The National Arts Centre has confirmed Peter Herrndorf (72), will be stepping down as the National Arts Centre’s president and CEO effective June 2, 2018.
“The National Arts Centre is a national treasure, and my role was to create the conditions to allow artists to dream, and to do their very best work,” Herrndorf said in press release statement.
“It has been a privilege to serve Canadian artists, and to help them define who we are as a people”… “Leading the National Arts Centre for the last 18 years continues to be the greatest joy of my life.”
Herrndorf started working for CBC in Winnipeg in 1965. He moved to Toronto in 1967 to take a job with the CBC as current affairs producer, and between 1974 to 1983, he held various roles including head of TV current affairs programming, VP of corporate planning, and VP and GM of CBC’s English-language radio and television networks.
He became publisher of Toronto Life magazine between 1983 and 1992, and served three terms as chairman and CEO of TVOntario through the 1990s.

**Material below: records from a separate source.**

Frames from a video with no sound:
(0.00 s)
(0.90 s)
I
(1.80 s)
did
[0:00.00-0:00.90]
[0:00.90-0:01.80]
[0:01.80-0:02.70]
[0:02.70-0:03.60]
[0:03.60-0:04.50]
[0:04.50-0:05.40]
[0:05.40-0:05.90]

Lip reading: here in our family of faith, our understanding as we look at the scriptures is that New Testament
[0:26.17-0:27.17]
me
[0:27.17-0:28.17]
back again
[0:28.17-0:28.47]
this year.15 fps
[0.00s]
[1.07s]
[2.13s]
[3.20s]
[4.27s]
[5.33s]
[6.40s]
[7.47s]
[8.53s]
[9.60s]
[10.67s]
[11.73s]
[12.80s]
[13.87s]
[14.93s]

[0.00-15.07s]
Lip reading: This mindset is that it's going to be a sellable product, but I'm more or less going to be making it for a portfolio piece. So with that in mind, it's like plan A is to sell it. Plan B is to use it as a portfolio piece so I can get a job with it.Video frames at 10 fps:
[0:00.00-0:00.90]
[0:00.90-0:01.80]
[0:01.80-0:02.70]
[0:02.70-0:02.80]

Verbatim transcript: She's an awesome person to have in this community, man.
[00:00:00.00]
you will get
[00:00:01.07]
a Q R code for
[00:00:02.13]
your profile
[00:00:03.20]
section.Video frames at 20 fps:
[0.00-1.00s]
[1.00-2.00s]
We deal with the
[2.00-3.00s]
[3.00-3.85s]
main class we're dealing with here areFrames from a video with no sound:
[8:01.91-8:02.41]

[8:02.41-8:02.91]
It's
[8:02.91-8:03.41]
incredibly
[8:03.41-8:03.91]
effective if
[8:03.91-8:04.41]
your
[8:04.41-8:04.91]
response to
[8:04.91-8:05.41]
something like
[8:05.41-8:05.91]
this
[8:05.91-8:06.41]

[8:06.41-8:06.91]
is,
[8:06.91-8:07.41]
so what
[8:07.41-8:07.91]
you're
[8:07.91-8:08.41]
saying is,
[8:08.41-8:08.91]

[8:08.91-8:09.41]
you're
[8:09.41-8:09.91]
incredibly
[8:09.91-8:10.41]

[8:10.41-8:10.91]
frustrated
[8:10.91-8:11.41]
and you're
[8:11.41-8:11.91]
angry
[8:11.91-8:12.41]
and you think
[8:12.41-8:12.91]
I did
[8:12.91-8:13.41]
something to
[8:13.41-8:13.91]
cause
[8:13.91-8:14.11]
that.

Herrndorf joined the NAC in 1999, and he quickly became pivotal in establishing the NAC as a central hub for performing arts in Canada. During his first year, he announced the appointment of famed violinist and conductor Pinchas Zukerman as music director of the National Arts Centre Orchestra. To help fund his ambitions for the renewal at the NAC, he started the NAC Foundation — a wildly successful fundraising initiative that has raised over $140 million from the private sector. He was also instrumental in developing and expanding the NAC the Culture Days Festival, which in 2014, attracted 1.6 million participants through 7,000 events across 80 cities and towns across Canada.
To mark 50 year anniversary of the NAC, Herrndorf secured $225-million in federal funds to renovate its ageing performance halls and facilities. Most recently, the NAC also announced a new Department of Indigenous Theatre which will be led by actor and playwright Kevin Loring. The department will open in 2019.
This announcement marks the end of his 18-year role as head of Ottawa’s crown concert hall.
The NAC has not yet named his successor.